### INPUT MATERIAL
⁂

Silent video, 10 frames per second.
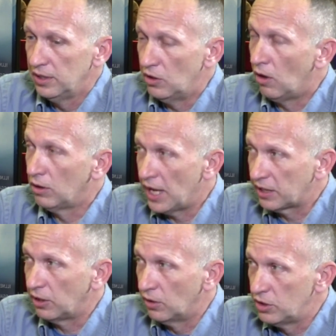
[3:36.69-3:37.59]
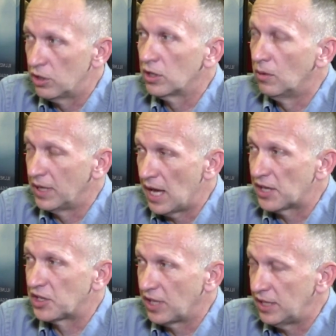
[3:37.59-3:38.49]
in all likelihood, you're going
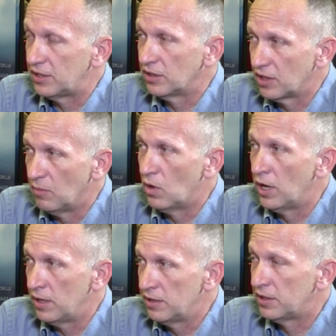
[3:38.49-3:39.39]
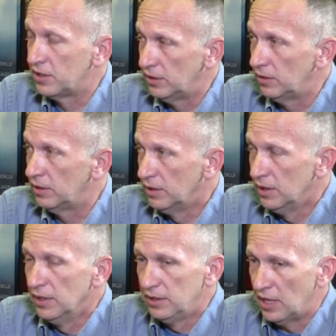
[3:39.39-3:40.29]
out of state to somewhere, either to
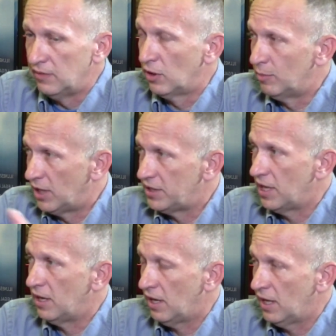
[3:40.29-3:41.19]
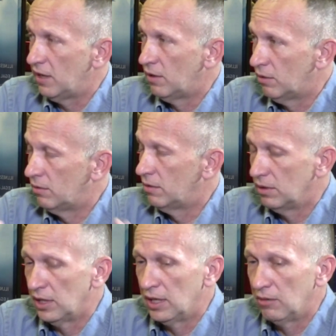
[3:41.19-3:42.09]
Denver, Montana, Idaho,
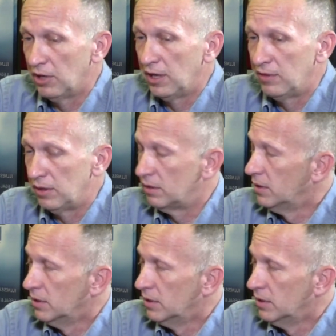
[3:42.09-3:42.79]
whatever,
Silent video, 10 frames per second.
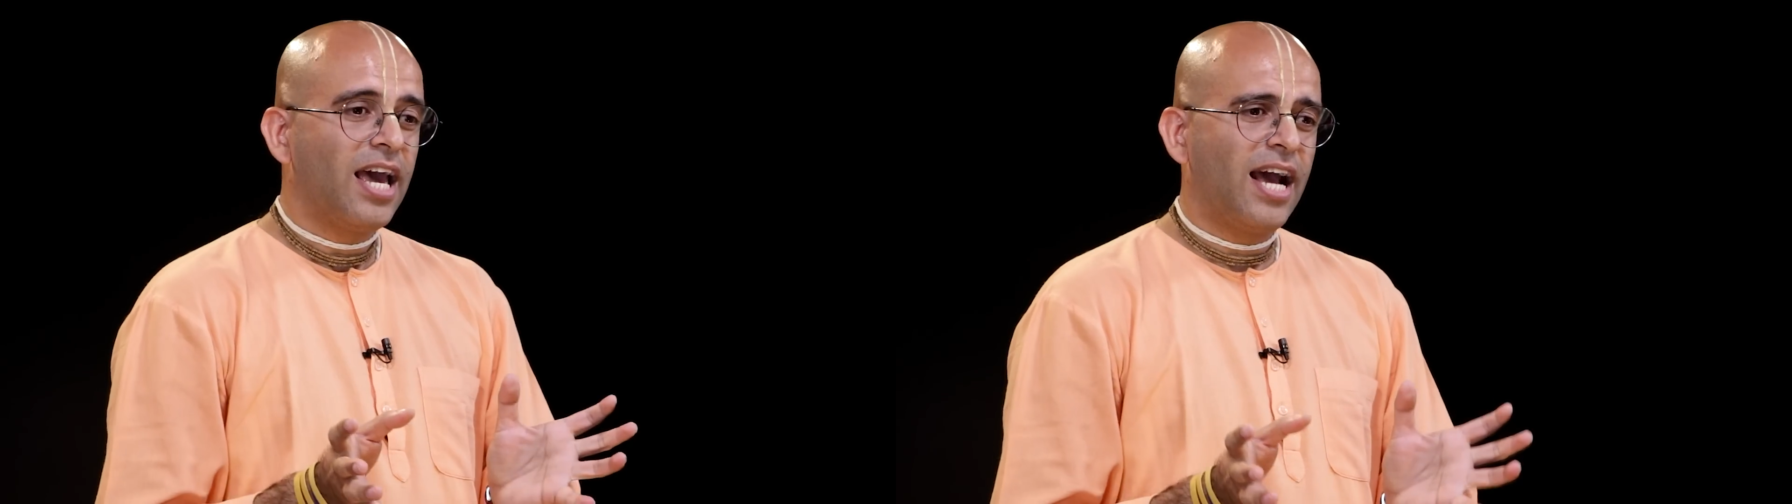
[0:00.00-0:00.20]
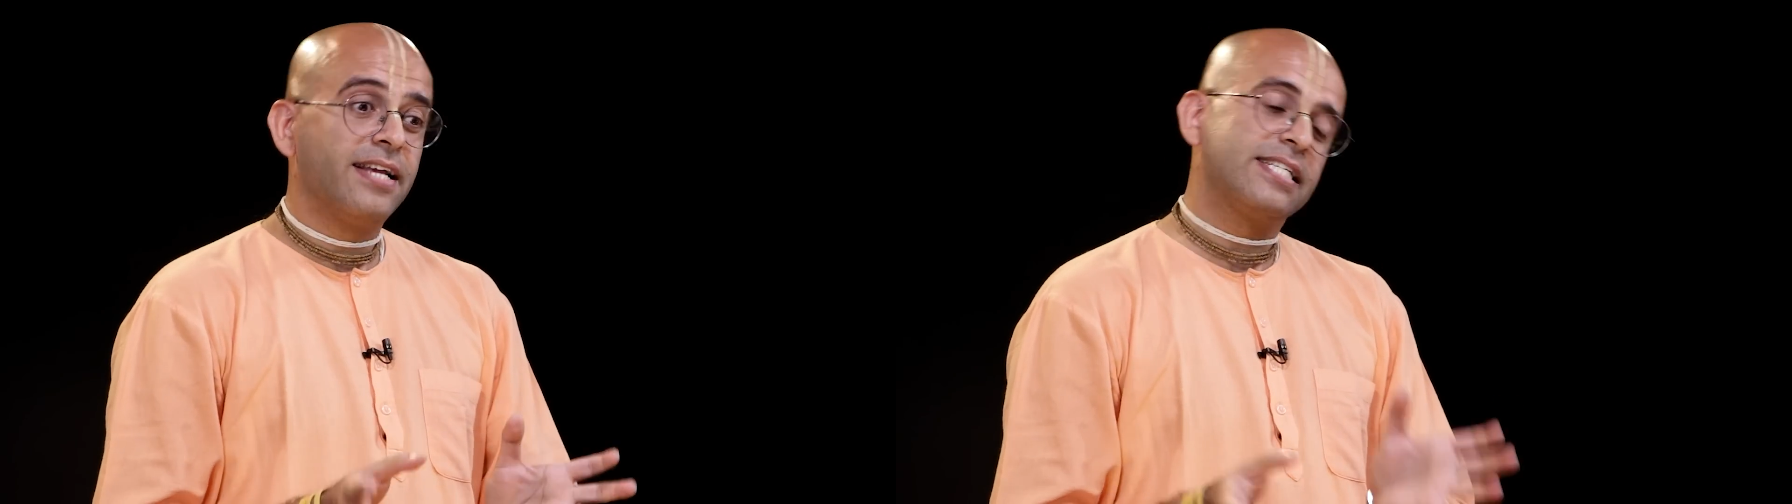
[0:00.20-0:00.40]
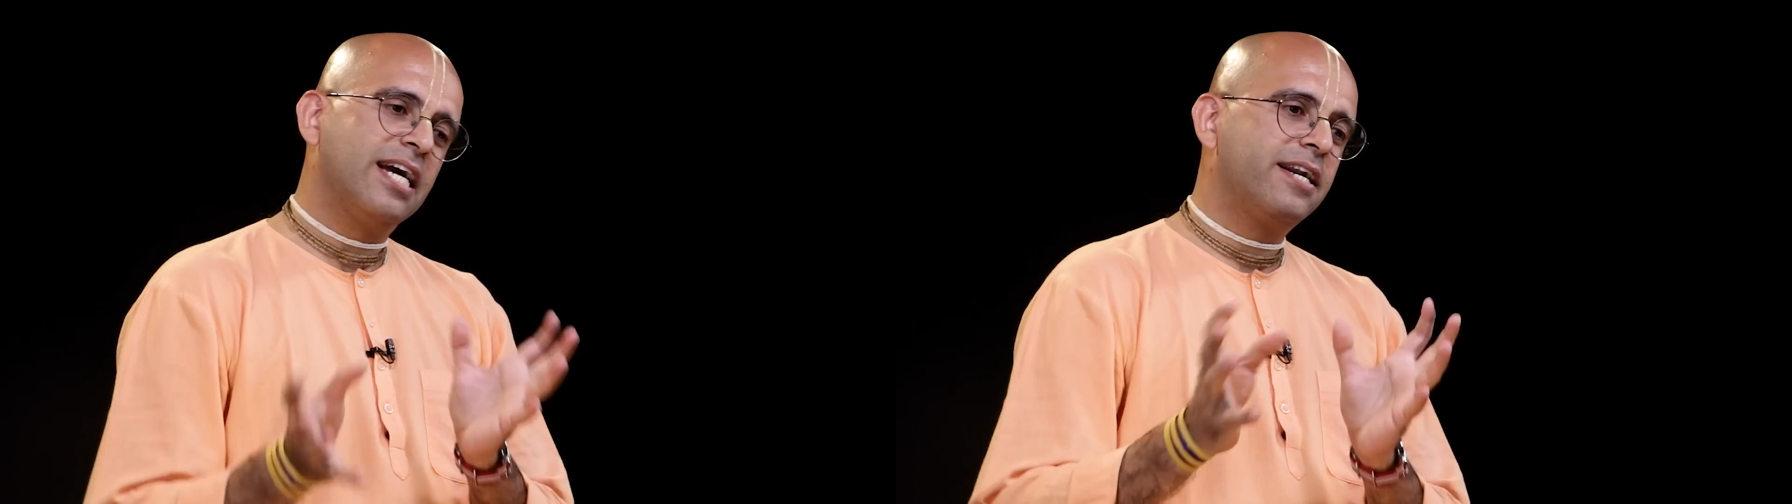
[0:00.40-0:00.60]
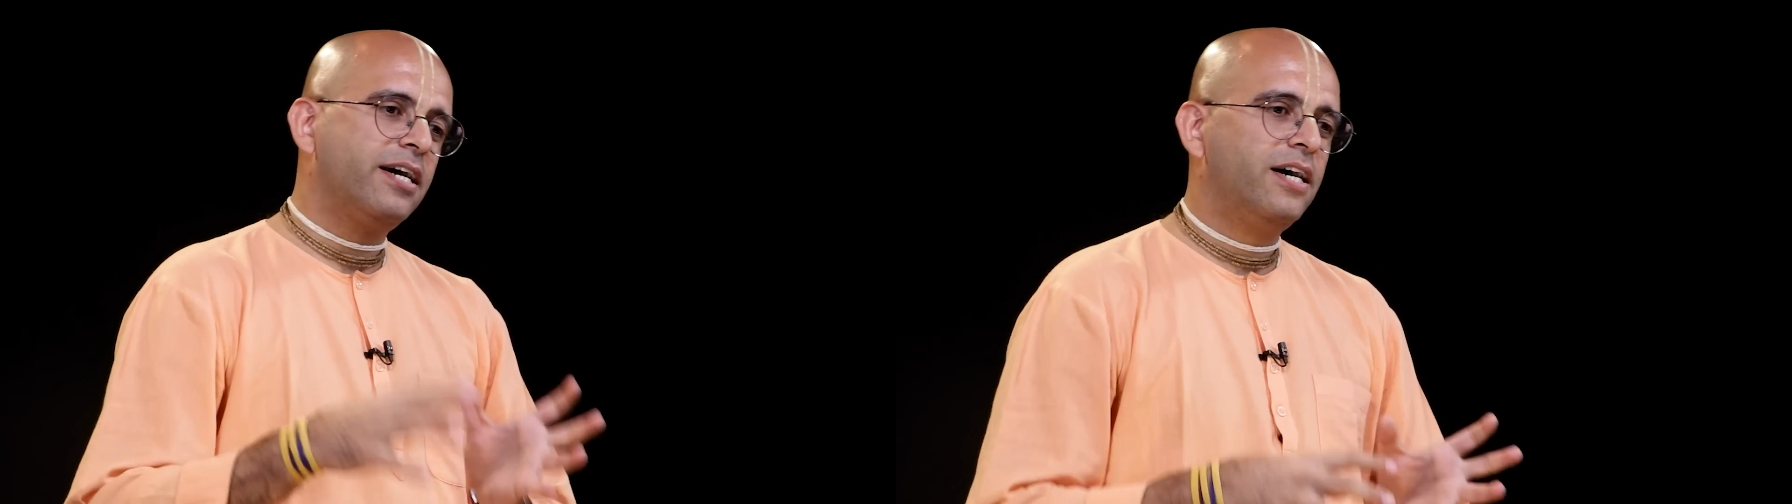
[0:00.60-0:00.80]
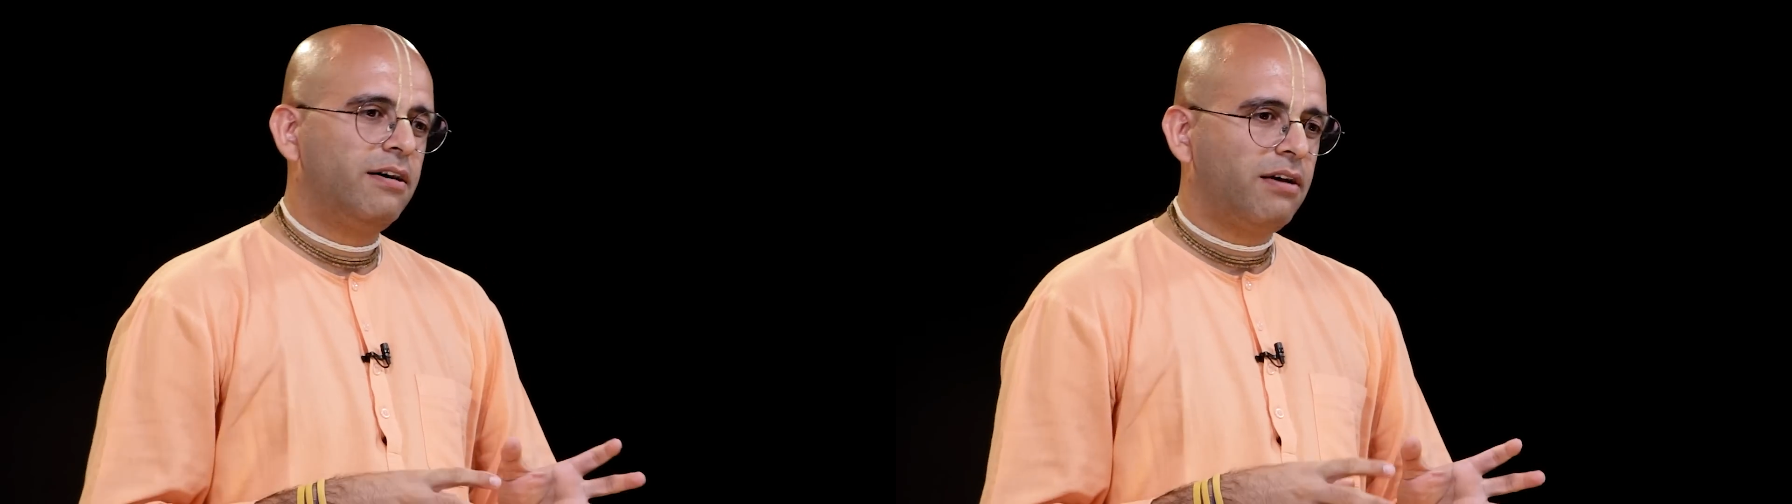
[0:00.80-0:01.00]
And they said,
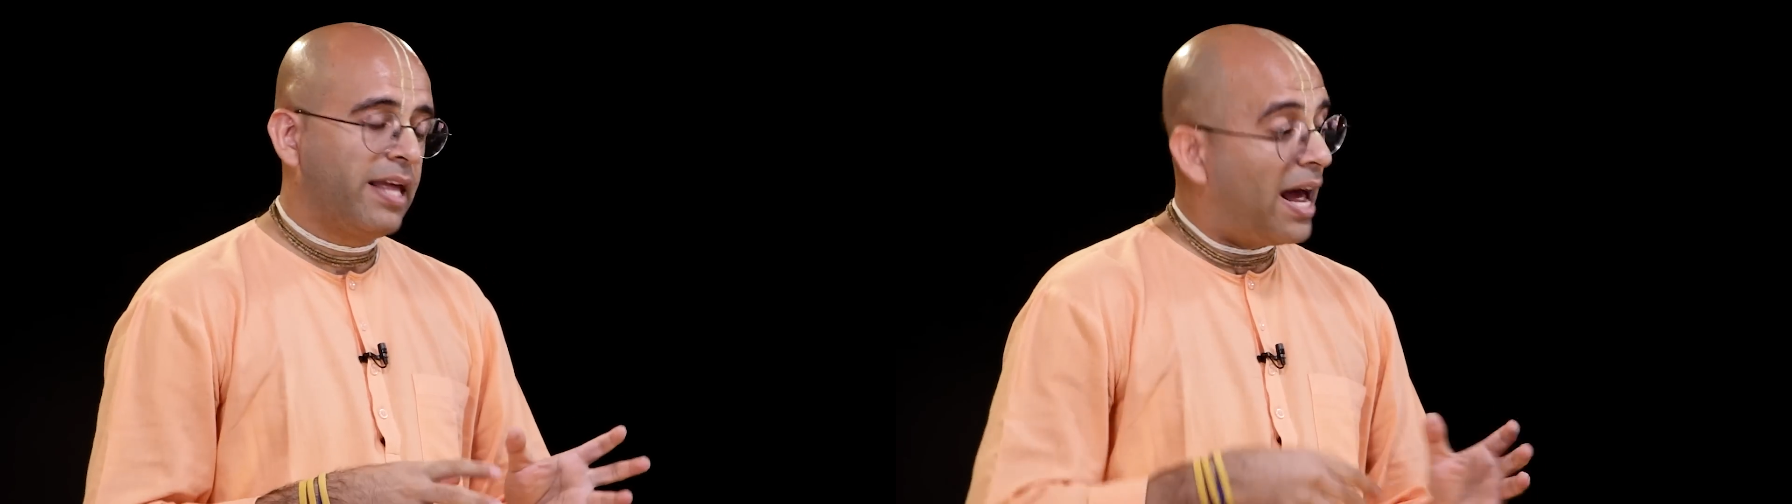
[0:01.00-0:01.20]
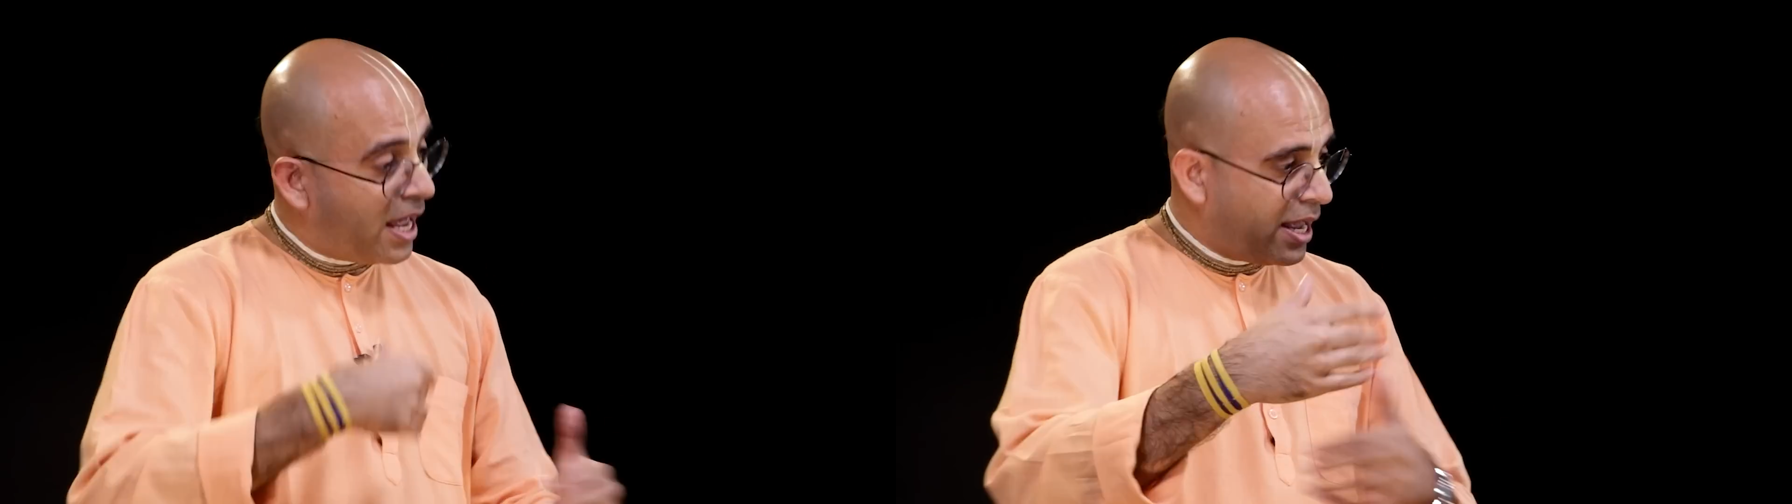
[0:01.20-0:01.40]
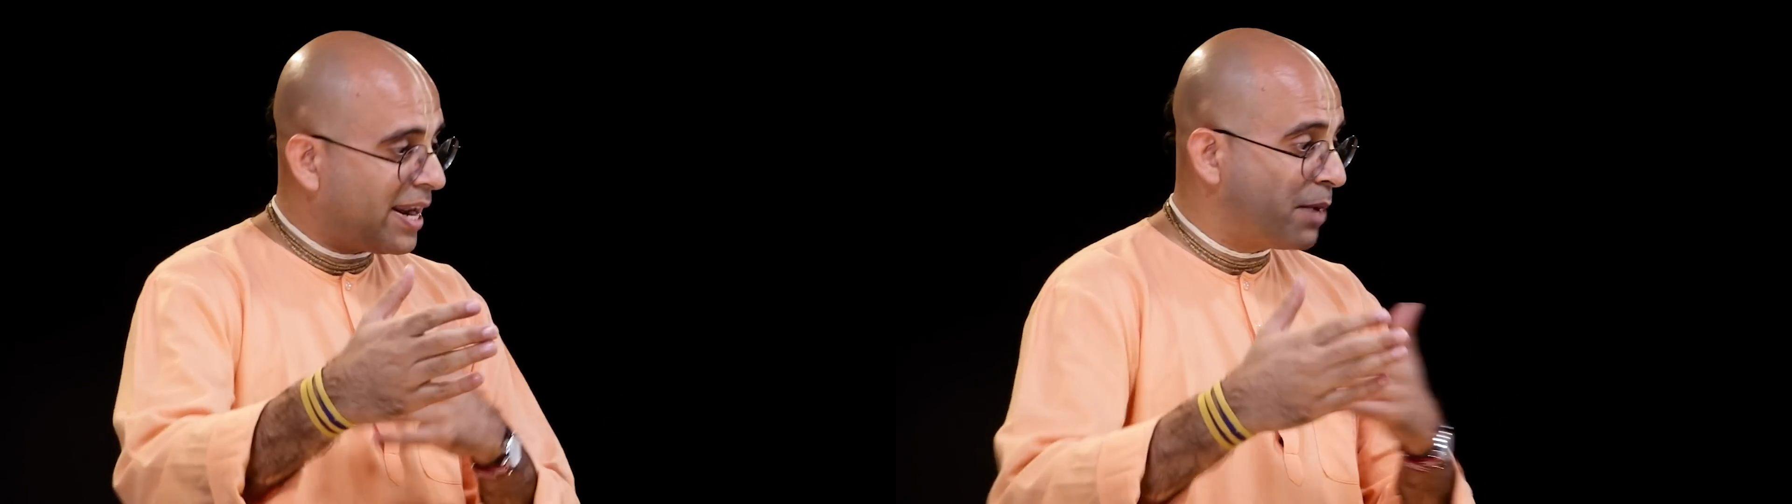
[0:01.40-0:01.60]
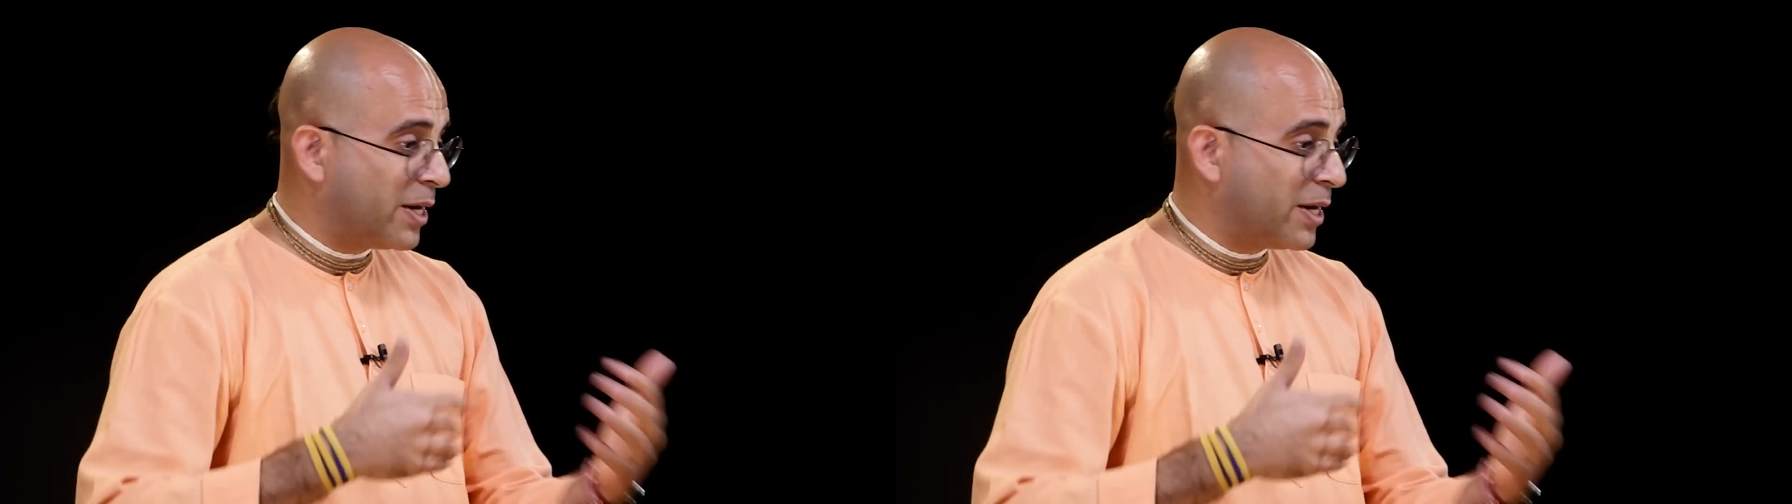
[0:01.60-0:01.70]
I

⁂

### EXERCISE
Working from the records above, reproduce exactly the lines from the one with "[3:37.59-3:38.49]" through the last line, without the pictures.

### WRITTEN ANSWER
[3:37.59-3:38.49]
in all likelihood, you're going
[3:38.49-3:39.39]
[3:39.39-3:40.29]
out of state to somewhere, either to
[3:40.29-3:41.19]
[3:41.19-3:42.09]
Denver, Montana, Idaho,
[3:42.09-3:42.79]
whatever,
Silent video, 10 frames per second.
[0:00.00-0:00.20]
[0:00.20-0:00.40]
[0:00.40-0:00.60]
[0:00.60-0:00.80]
[0:00.80-0:01.00]
And they said,
[0:01.00-0:01.20]
[0:01.20-0:01.40]
[0:01.40-0:01.60]
[0:01.60-0:01.70]
I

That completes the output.